Action item: Write out the whole listing exactly; no images belong in it.

+-------+

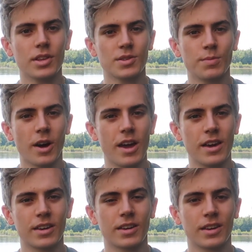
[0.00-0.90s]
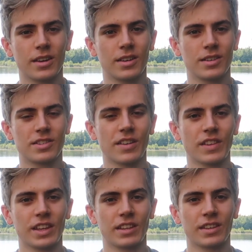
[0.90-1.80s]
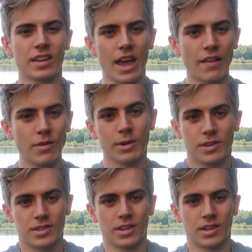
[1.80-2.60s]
this bike, something everybody's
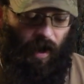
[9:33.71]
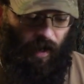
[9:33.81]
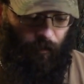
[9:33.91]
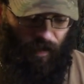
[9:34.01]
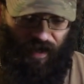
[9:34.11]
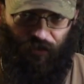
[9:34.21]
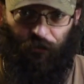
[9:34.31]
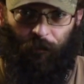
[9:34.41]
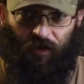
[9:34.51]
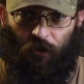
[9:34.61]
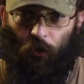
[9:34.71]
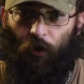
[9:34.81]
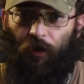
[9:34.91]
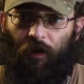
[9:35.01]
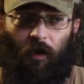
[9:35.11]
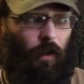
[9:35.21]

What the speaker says: I possibly could.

+-------+

Written answer:
[0.00-0.90s]
[0.90-1.80s]
[1.80-2.60s]
this bike, something everybody's
[9:33.71]
[9:33.81]
[9:33.91]
[9:34.01]
[9:34.11]
[9:34.21]
[9:34.31]
[9:34.41]
[9:34.51]
[9:34.61]
[9:34.71]
[9:34.81]
[9:34.91]
[9:35.01]
[9:35.11]
[9:35.21]

What the speaker says: I possibly could.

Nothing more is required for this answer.